How a Christian should behave is something that people today are willing to debate. In the past, this simply never happened since Calvary, 2,000 years ago. Instead, it was simply assumed that a person was to live a holy and a pure life, and none of this was discussed.

If you took a trip back in time and reviewed all the major denominations requirements, you would probably be surprised to discover that in place were strict consequences for church members whose lives brought reproach and shame to Christ’s name. It was even quite common that based upon the offense they committed, a member would for a period of time be barred from membership. From actually attending church services, this was different. Basically, what it meant was that the privileges of their church membership they were not allowed to enjoy for a period of time.

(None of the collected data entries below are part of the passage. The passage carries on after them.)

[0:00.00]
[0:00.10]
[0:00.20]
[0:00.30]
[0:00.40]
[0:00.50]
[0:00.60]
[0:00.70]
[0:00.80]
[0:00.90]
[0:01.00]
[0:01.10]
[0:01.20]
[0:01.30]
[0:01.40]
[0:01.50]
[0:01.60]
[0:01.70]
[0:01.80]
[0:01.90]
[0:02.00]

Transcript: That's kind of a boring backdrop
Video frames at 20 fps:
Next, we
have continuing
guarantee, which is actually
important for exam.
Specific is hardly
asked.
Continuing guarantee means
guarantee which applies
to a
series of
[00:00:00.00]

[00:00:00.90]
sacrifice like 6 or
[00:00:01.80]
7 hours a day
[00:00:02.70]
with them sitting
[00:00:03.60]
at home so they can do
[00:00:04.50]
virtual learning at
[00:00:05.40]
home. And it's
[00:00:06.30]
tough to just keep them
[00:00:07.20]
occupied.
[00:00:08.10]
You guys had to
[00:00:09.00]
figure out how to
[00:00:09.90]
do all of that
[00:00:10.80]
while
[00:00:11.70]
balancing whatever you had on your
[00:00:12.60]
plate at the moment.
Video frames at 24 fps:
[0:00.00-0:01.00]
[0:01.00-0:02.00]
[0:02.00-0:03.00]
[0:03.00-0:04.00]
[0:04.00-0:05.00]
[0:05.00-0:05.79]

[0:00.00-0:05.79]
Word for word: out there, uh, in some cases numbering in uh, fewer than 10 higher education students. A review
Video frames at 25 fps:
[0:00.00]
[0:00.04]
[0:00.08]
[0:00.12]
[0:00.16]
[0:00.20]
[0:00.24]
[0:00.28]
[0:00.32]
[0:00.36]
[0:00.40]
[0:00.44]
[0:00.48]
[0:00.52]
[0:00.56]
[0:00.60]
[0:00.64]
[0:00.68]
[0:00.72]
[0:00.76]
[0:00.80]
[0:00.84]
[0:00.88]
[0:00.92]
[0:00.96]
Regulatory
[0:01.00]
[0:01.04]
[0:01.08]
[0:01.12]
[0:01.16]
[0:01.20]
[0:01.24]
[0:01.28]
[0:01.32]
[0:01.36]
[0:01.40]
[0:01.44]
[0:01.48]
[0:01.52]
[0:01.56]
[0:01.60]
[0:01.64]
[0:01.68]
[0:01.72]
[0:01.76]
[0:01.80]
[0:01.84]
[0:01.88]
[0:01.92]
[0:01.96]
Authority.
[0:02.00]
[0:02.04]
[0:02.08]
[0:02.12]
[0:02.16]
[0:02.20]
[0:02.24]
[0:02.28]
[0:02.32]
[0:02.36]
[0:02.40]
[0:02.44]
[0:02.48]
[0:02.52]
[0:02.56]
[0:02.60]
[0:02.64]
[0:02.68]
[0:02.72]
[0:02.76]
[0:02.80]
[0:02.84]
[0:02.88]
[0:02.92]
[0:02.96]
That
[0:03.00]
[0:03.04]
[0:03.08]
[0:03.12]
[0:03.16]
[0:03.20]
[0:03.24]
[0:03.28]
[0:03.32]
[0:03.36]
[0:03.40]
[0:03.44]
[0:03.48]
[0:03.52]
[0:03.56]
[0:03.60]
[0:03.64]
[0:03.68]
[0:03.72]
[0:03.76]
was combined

An overall rebellion in the United States began back in the 1960s. What was going on in the church itself was starting to be affected by the hippie generation existing at that time. A teaching took root at that time which to specific standards of behavior, Christians were held accountable. This included things like abstaining from cigarettes and alcohol and modesty. This began to be referred to as “legalism” by a lot of people.

With the word “legalism”. the real definition has to do with, as a condition of “being saved”, requiring good works to be done. There are truly many religions teaching this today. As an example, that certain things have to be done is a teaching of Islam.

The same thing is taught by Mormonism. At any time one of my friends went to a website of the Mormon Church to chat about their questions with someone, they would ask the person they were speaking to just what they felt about salvation. The answer they would receive would be that the Mormon church believes for a person to be saved, both faith and works are needed. Basically, this is legalism.

That God commands us to be holy because He is holy, we are told by Peter in the Bible. Does that tell us that Peter was attempting to impose upon other people his beliefs and that he was a legalist?

When you stop to consider that Peter personally knew Jesus, this really doesn’t make much sense. The truth is that more of what God expected of people may have actually been known by Paul, than those individuals not thinking that any need to be holy is in fact necessary.

That we need to be holy is not something that God suggests, but rather something that He demands. It is clearly stated in the Bible that holy living does not have anything to do with eternal salvation. But that we should not live holy lives, this doesn’t mean. The truth is that not living a holy life shows that God is not really loved by you because when you are disobeying His commandments, you are showing that you don’t love Him!